The First and Fourteenth Amendments of the United States Constitution (Constitution) limit state action, not private property owners. Private property is not considered public property just because the public is invited to use the property for its intended purpose.
The Petitioner, Lloyd Corp., Ltd. (Plaintiff), owns a sixty commercial tenant shopping mall including all land and buildings on a fifty acre lot. Public streets and sidewalks bound the mall on each side. For the eight years prior to this incident, Petitioner instituted and upheld a policy strictly forbidding the distribution of flyers (handbills) on the mall premises. On November 14, 1968, Respondent and 5 others entered the mall and began distributing invitations to mall shoppers. This was done in a quiet and orderly fashion. However, one customer complained. As a result, mall security told the Respondents that they were trespassing and would be arrested unless they left the premises. Respondents quietly left the premises and began distributing their handbills from the public sidewalks and streets surrounding the mall.

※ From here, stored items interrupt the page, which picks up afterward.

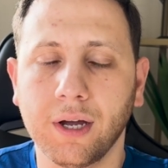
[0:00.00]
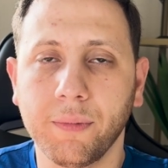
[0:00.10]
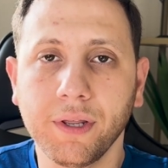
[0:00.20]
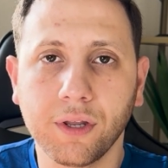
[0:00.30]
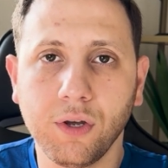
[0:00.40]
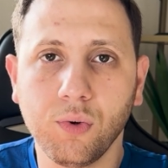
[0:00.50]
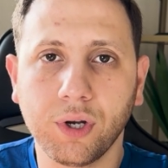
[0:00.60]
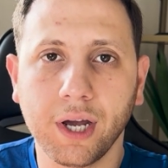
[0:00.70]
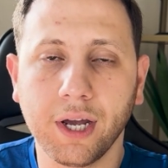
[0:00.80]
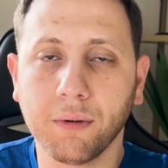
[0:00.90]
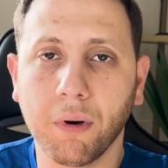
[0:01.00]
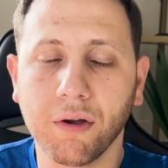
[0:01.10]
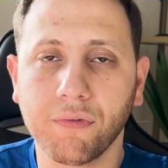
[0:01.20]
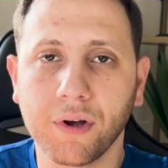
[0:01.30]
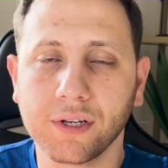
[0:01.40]
in the UK in my
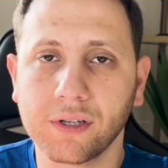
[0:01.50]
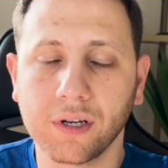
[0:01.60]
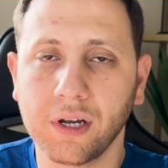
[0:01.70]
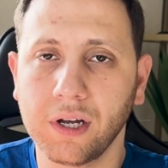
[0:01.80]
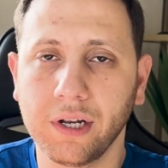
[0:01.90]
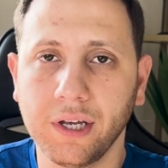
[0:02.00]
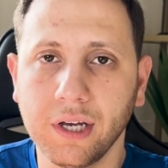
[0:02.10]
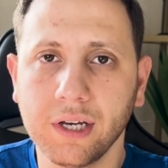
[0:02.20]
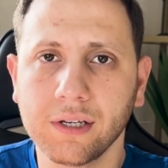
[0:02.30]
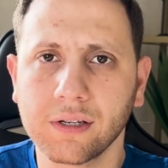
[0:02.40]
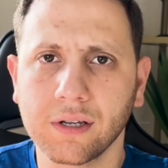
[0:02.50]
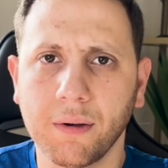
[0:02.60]
first early years,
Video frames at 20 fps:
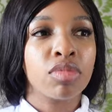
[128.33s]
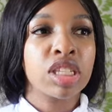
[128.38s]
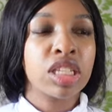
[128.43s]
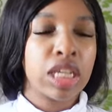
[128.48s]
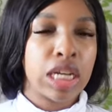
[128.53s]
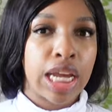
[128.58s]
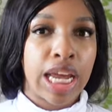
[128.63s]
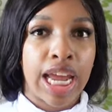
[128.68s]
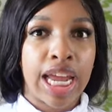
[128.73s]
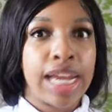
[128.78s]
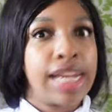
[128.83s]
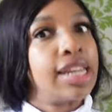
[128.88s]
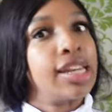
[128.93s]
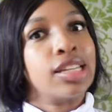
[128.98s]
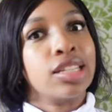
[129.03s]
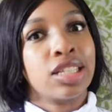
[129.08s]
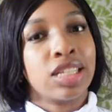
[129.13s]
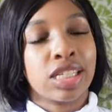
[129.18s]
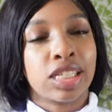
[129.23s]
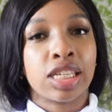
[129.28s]
today
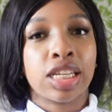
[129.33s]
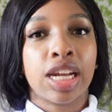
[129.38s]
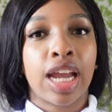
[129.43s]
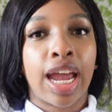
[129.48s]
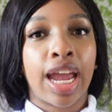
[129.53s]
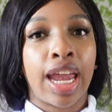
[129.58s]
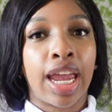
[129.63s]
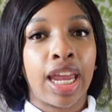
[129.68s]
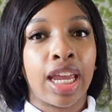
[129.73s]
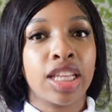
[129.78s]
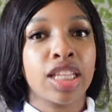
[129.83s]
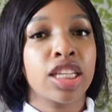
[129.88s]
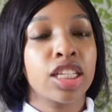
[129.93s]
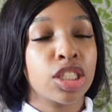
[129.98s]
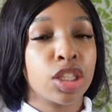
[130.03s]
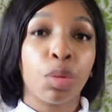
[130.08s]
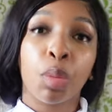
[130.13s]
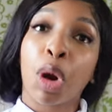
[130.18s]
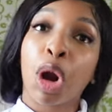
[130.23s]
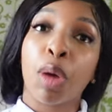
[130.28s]
into tonight and
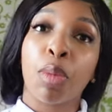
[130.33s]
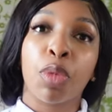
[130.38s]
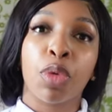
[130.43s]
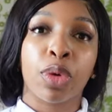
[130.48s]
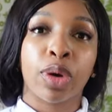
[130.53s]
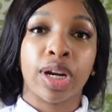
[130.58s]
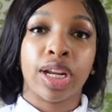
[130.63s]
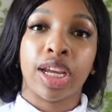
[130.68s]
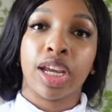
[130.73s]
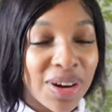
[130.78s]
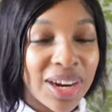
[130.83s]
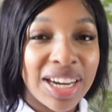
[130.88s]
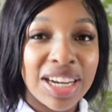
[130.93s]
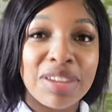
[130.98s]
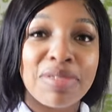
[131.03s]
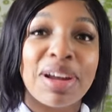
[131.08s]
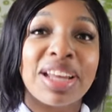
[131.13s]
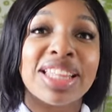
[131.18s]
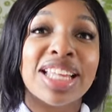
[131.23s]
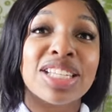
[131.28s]
tomorrow morning but
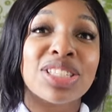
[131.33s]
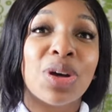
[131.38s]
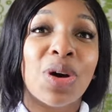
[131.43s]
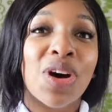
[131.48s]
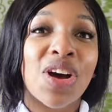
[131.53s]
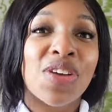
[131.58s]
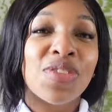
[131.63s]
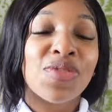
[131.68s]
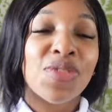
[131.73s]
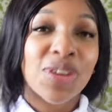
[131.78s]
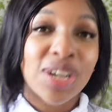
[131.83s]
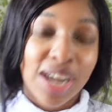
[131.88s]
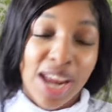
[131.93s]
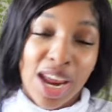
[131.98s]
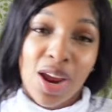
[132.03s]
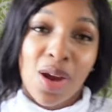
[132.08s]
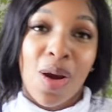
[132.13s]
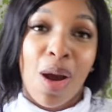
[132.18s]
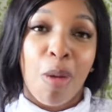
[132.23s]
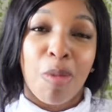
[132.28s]
anyway that's all for
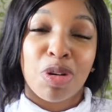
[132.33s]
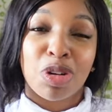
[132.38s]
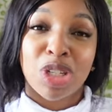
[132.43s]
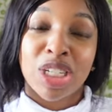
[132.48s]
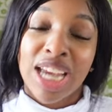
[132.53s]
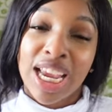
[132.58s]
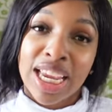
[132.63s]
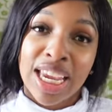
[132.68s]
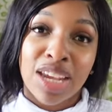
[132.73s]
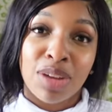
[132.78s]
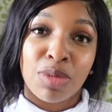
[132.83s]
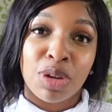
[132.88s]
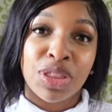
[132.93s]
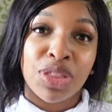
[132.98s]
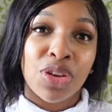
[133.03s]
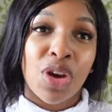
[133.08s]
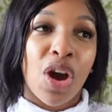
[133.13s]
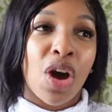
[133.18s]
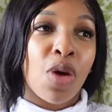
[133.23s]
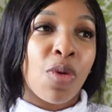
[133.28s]
now i will check in with
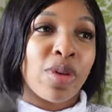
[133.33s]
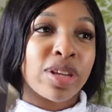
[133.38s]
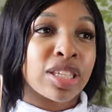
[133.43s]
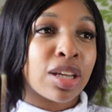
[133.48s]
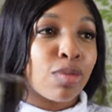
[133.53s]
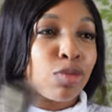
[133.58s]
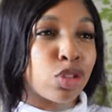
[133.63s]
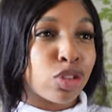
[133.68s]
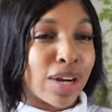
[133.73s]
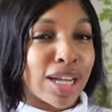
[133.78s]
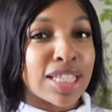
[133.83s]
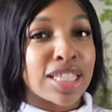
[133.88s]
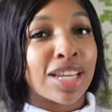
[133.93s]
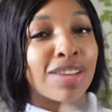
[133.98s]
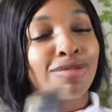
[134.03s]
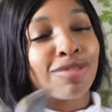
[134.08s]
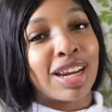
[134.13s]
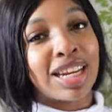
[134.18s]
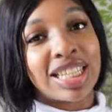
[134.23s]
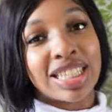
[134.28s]
y'all once i'm dressed
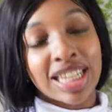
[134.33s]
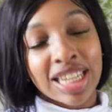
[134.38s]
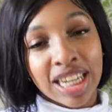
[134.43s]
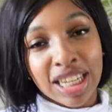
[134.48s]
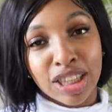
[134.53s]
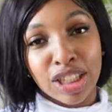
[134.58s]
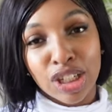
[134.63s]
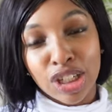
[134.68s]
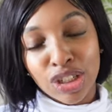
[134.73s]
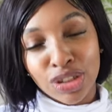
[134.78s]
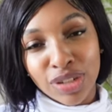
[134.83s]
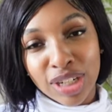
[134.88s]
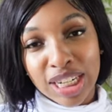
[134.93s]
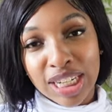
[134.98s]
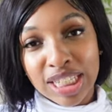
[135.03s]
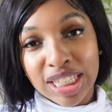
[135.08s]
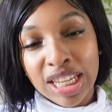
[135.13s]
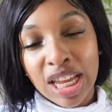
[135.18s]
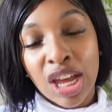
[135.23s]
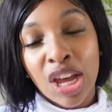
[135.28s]
and ready to hit the streets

Can a privately owned shopping mall prohibit the distribution of flyers and restrict an individual’s freedom of speech rights when the nature of the handouts is unrelated to the mall’s operations?
Logan Valley is factually distinct from the instant case. The picketing in Logan Valley involved was “directly related in its purpose to the use to which the shopping center property was being put.”
It is an infringement of property rights to force a private actor to yield to an individual’s First Amendment constitutional rights when “alternative avenues of communication exist.”
A person may exercise freedom of speech rights against another private entity without restriction or interference. However, a private entity is not required to provide a forum for such an exercise.